General information
- System: Wellington and Manawatu Railway Company (WMR)
- Owner: WMR
- Line: Wellington-Manawatu Line
- Platforms: Side
- Tracks: Main line (1)

History
- Opened: 1 December 1886
- Closed: 3 February 1902

Location

= Wainui railway station =

Defunct railway station in New Zealand

Wainui railway station was a flag station between Paekākāriki and Paraparaumu on the Wellington-Manawatu Line in New Zealand, when the line was run by the Wellington and Manawatu Railway Company. This line is now part of the Kāpiti section of the North Island Main Trunk.

The station was opened on 1 December 1886 and served the rural area between Paekākāriki and Paraparaumu. Contemporary newspaper reports state that the station was closed in November 1895, possibly because the land was in the way of a proposed new road.

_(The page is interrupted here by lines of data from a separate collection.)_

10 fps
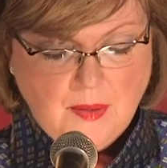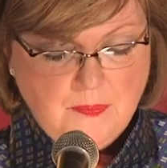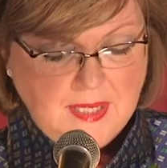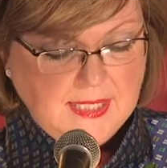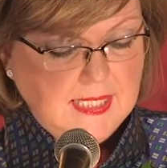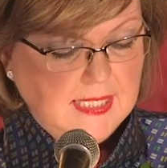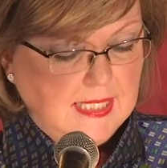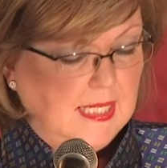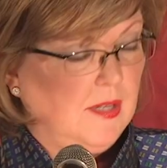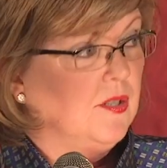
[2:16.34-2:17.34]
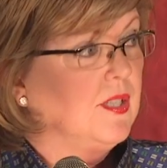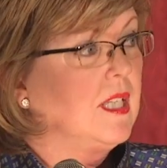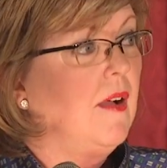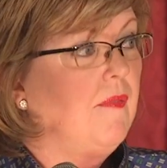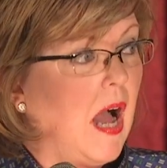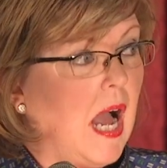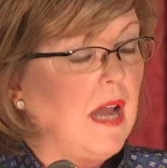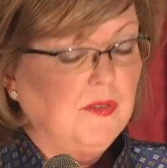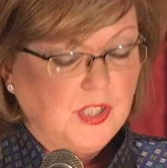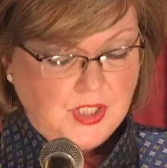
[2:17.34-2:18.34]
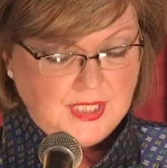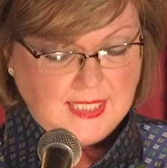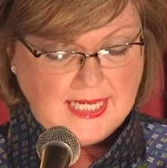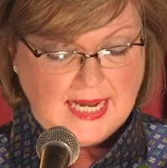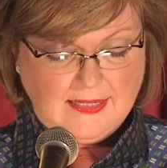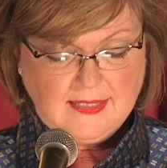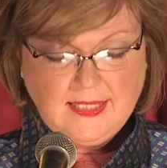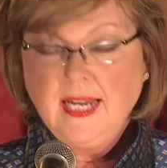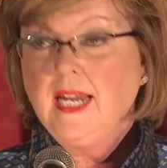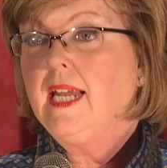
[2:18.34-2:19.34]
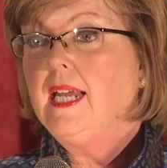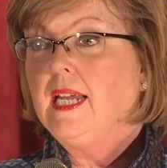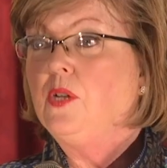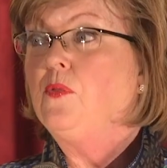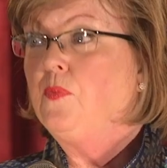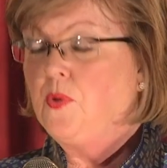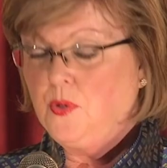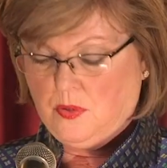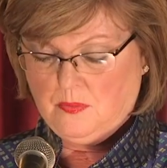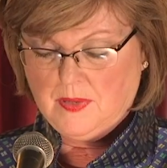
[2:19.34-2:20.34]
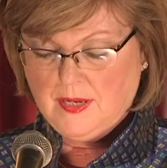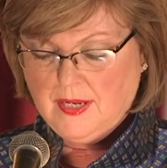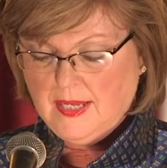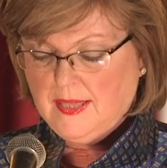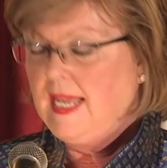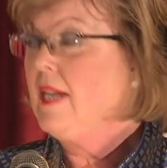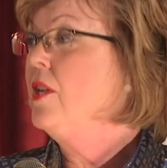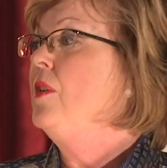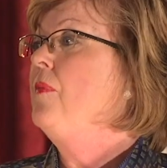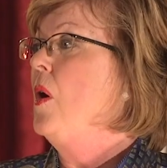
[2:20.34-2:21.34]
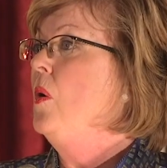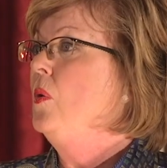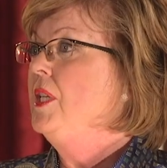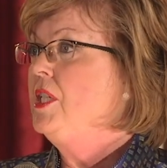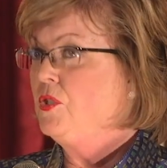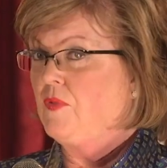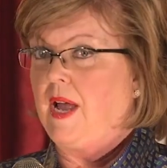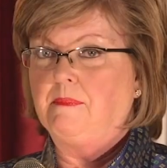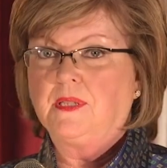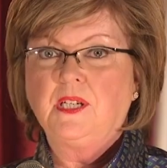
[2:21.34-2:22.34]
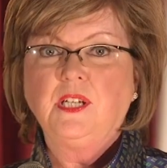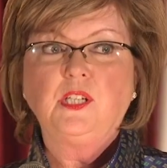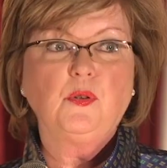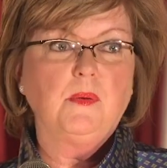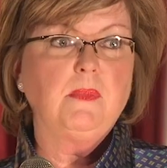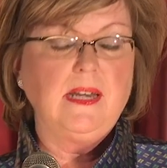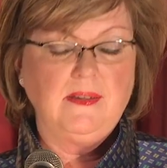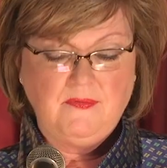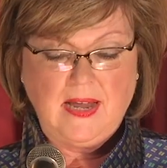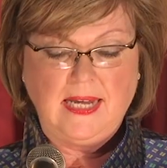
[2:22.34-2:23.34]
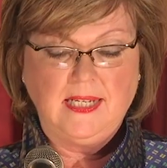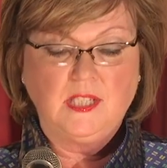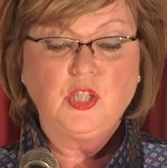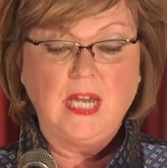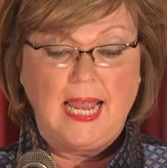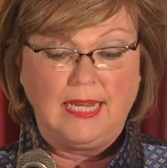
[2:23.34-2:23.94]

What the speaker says: business leaders of Irish descent in a room they could have only dreamt to have been invited to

Cassells states that the station closed on 3 February 1902. The platform was on the west side of the line according to Cassells, who shows a blind siding on the east side of the line with the south end joining the main line.

Hoy however says the station had no buildings or sidings, and was closed in 1900. He says it was north of McKay's Crossing near where a side road crosses the line and went into the hills. According to Hoy, the station apparently served a local Māori community, and closed when the community moved into Paekākāriki.